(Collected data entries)
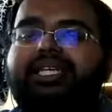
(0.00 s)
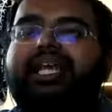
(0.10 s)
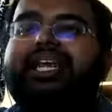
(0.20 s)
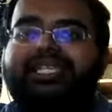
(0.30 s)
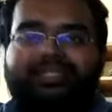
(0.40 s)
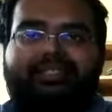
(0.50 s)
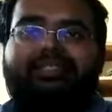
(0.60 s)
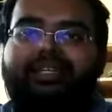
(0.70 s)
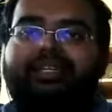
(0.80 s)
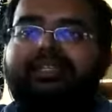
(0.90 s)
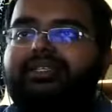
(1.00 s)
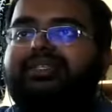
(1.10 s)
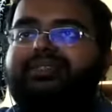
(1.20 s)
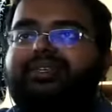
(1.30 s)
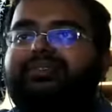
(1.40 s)
is the
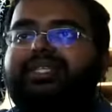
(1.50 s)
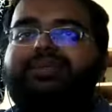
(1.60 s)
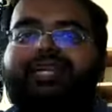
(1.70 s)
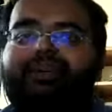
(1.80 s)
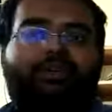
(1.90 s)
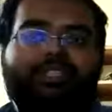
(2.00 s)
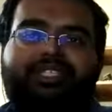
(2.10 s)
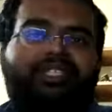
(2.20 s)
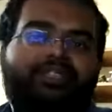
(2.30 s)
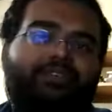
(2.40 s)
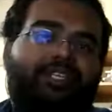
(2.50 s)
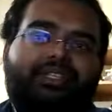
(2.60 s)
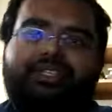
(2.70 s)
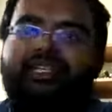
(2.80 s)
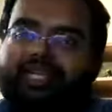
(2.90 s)
easiest way of explaining it, because it's just fully
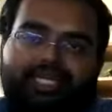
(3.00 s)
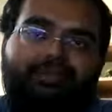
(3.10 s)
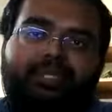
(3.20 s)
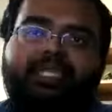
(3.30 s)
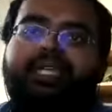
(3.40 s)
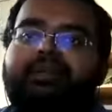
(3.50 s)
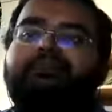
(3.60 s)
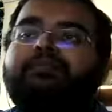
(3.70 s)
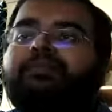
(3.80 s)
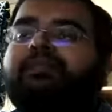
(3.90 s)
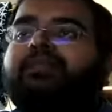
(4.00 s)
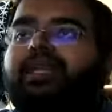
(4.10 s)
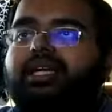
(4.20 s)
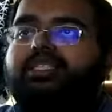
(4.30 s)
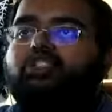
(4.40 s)
theory. Let's be real.
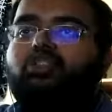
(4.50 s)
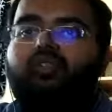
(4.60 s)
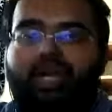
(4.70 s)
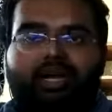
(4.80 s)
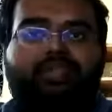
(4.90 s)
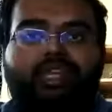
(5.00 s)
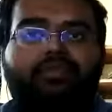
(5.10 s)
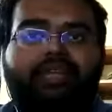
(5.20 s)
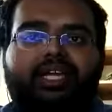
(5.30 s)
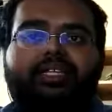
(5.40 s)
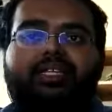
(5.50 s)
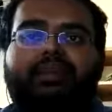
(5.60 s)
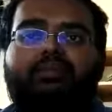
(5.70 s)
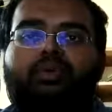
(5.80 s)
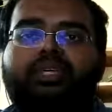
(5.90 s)
So thank you for taking the time
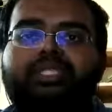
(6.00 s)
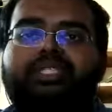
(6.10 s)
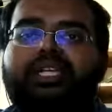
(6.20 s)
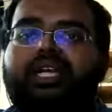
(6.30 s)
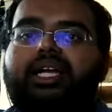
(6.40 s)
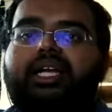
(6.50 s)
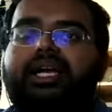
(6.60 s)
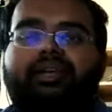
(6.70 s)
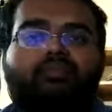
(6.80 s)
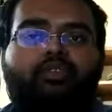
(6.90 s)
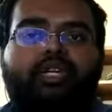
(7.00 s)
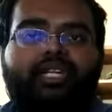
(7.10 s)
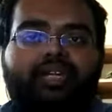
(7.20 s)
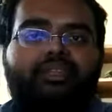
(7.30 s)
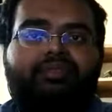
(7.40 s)
to watch. I have only
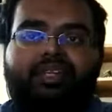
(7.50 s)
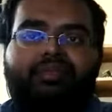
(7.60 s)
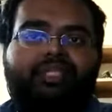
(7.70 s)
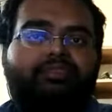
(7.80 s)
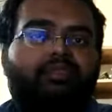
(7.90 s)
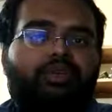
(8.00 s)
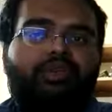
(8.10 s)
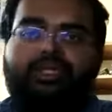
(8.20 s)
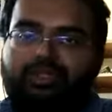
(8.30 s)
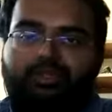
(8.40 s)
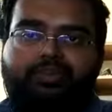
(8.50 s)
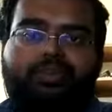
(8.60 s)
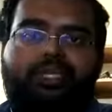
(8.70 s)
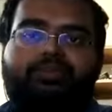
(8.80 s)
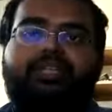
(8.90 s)
rendered the video in 720p, so
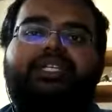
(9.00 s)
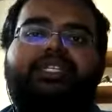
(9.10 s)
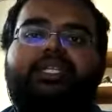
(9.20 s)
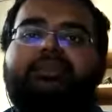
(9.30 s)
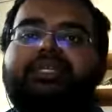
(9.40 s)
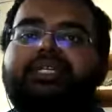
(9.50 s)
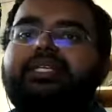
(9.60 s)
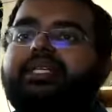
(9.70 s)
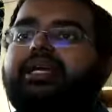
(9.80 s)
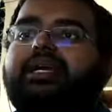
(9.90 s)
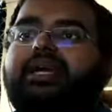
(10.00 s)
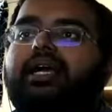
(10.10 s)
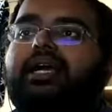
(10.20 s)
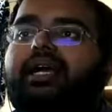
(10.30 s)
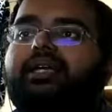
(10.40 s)
sorry for any discrepancies.
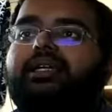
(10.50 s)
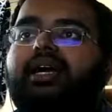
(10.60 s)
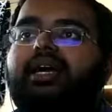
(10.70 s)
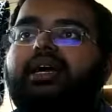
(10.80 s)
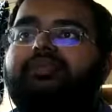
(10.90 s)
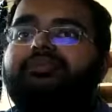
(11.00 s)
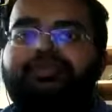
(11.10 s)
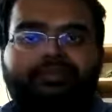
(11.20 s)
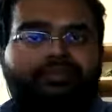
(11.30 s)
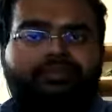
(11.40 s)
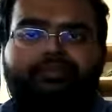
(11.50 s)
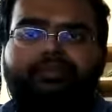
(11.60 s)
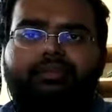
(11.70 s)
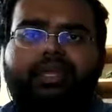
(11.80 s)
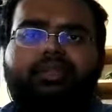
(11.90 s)
And
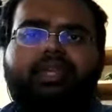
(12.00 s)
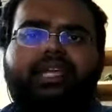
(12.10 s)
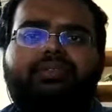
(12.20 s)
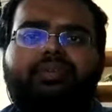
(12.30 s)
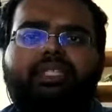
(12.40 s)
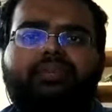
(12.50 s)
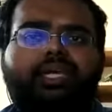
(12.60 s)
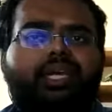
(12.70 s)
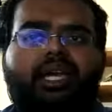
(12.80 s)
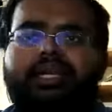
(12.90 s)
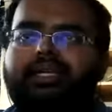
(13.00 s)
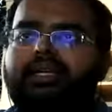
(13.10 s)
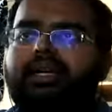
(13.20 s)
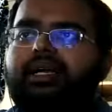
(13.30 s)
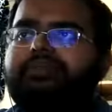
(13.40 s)
thank you for watching me, and
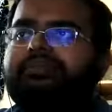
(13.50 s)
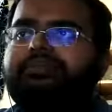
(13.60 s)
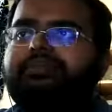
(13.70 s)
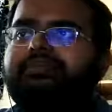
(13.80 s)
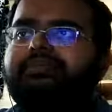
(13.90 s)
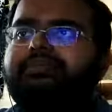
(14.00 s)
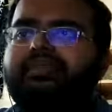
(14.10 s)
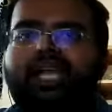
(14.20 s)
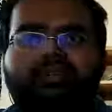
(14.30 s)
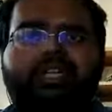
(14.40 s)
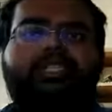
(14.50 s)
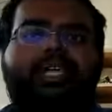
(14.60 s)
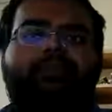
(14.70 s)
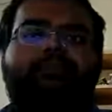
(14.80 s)
have a nice day.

_PROBLEM STATEMENT_:
The pictures stay out; copy the rest of the data word for word.

_RESPONSE TO THIS TASK_:
(0.00 s)
(0.10 s)
(0.20 s)
(0.30 s)
(0.40 s)
(0.50 s)
(0.60 s)
(0.70 s)
(0.80 s)
(0.90 s)
(1.00 s)
(1.10 s)
(1.20 s)
(1.30 s)
(1.40 s)
is the
(1.50 s)
(1.60 s)
(1.70 s)
(1.80 s)
(1.90 s)
(2.00 s)
(2.10 s)
(2.20 s)
(2.30 s)
(2.40 s)
(2.50 s)
(2.60 s)
(2.70 s)
(2.80 s)
(2.90 s)
easiest way of explaining it, because it's just fully
(3.00 s)
(3.10 s)
(3.20 s)
(3.30 s)
(3.40 s)
(3.50 s)
(3.60 s)
(3.70 s)
(3.80 s)
(3.90 s)
(4.00 s)
(4.10 s)
(4.20 s)
(4.30 s)
(4.40 s)
theory. Let's be real.
(4.50 s)
(4.60 s)
(4.70 s)
(4.80 s)
(4.90 s)
(5.00 s)
(5.10 s)
(5.20 s)
(5.30 s)
(5.40 s)
(5.50 s)
(5.60 s)
(5.70 s)
(5.80 s)
(5.90 s)
So thank you for taking the time
(6.00 s)
(6.10 s)
(6.20 s)
(6.30 s)
(6.40 s)
(6.50 s)
(6.60 s)
(6.70 s)
(6.80 s)
(6.90 s)
(7.00 s)
(7.10 s)
(7.20 s)
(7.30 s)
(7.40 s)
to watch. I have only
(7.50 s)
(7.60 s)
(7.70 s)
(7.80 s)
(7.90 s)
(8.00 s)
(8.10 s)
(8.20 s)
(8.30 s)
(8.40 s)
(8.50 s)
(8.60 s)
(8.70 s)
(8.80 s)
(8.90 s)
rendered the video in 720p, so
(9.00 s)
(9.10 s)
(9.20 s)
(9.30 s)
(9.40 s)
(9.50 s)
(9.60 s)
(9.70 s)
(9.80 s)
(9.90 s)
(10.00 s)
(10.10 s)
(10.20 s)
(10.30 s)
(10.40 s)
sorry for any discrepancies.
(10.50 s)
(10.60 s)
(10.70 s)
(10.80 s)
(10.90 s)
(11.00 s)
(11.10 s)
(11.20 s)
(11.30 s)
(11.40 s)
(11.50 s)
(11.60 s)
(11.70 s)
(11.80 s)
(11.90 s)
And
(12.00 s)
(12.10 s)
(12.20 s)
(12.30 s)
(12.40 s)
(12.50 s)
(12.60 s)
(12.70 s)
(12.80 s)
(12.90 s)
(13.00 s)
(13.10 s)
(13.20 s)
(13.30 s)
(13.40 s)
thank you for watching me, and
(13.50 s)
(13.60 s)
(13.70 s)
(13.80 s)
(13.90 s)
(14.00 s)
(14.10 s)
(14.20 s)
(14.30 s)
(14.40 s)
(14.50 s)
(14.60 s)
(14.70 s)
(14.80 s)
have a nice day.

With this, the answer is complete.